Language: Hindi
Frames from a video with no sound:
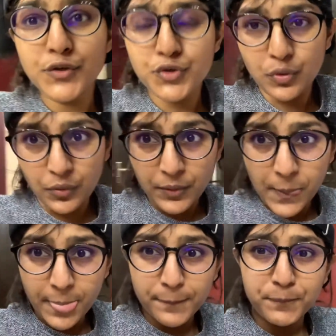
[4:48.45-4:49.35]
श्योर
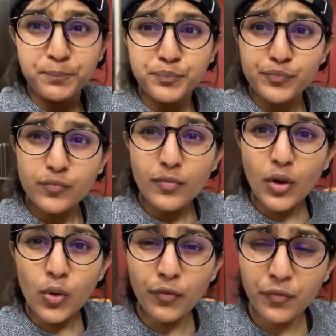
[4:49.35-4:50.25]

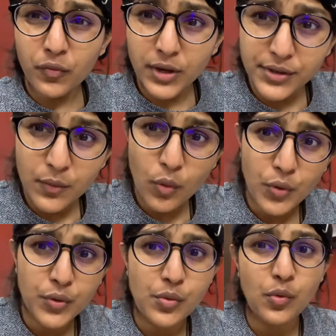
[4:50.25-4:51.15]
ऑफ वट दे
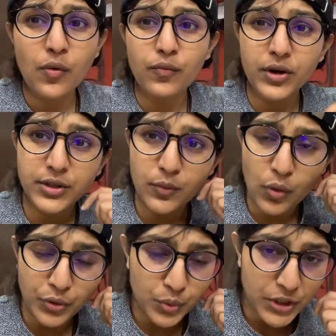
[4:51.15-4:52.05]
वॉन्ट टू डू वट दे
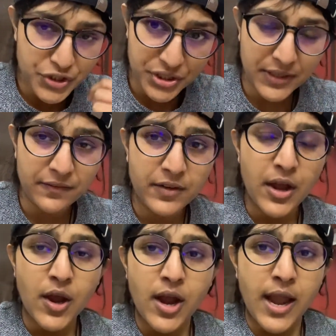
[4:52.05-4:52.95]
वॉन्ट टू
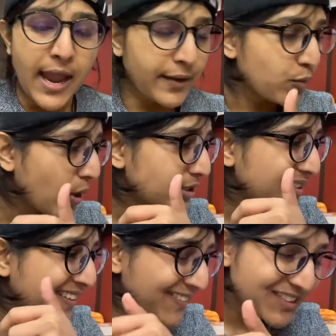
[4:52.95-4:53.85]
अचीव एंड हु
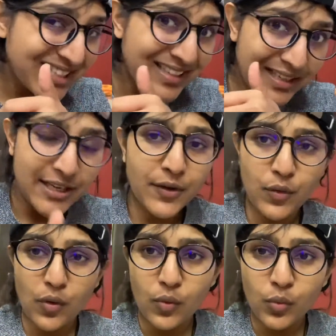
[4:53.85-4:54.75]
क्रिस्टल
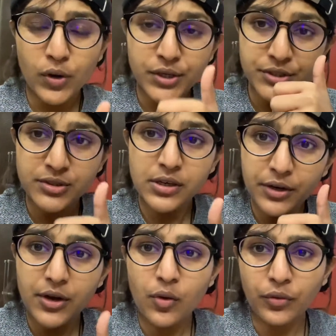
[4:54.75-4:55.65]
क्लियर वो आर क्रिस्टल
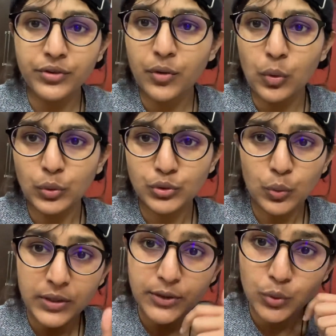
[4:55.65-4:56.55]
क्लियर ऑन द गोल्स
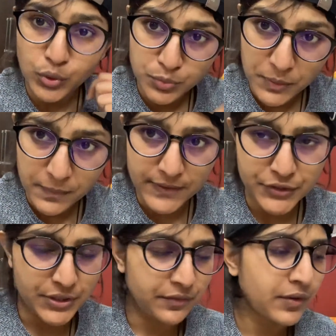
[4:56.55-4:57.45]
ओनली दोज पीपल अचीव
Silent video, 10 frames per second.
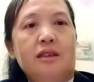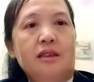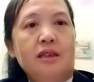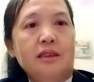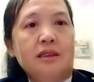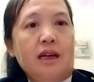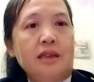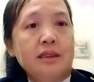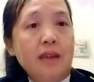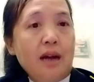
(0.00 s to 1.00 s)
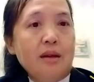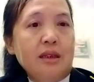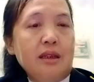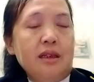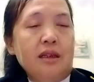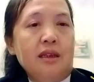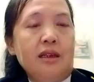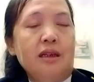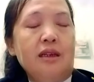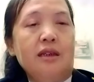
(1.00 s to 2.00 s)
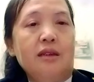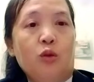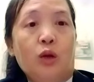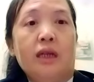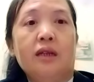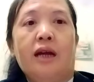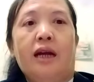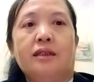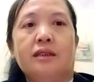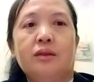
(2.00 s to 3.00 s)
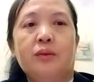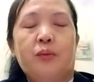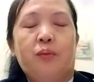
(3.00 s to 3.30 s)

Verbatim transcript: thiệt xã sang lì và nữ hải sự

> **WORK INSTRUCTION**
Give the count of lines in the data above that hold the string "video", with no additional words.

> **EXERCISE ANSWER**
2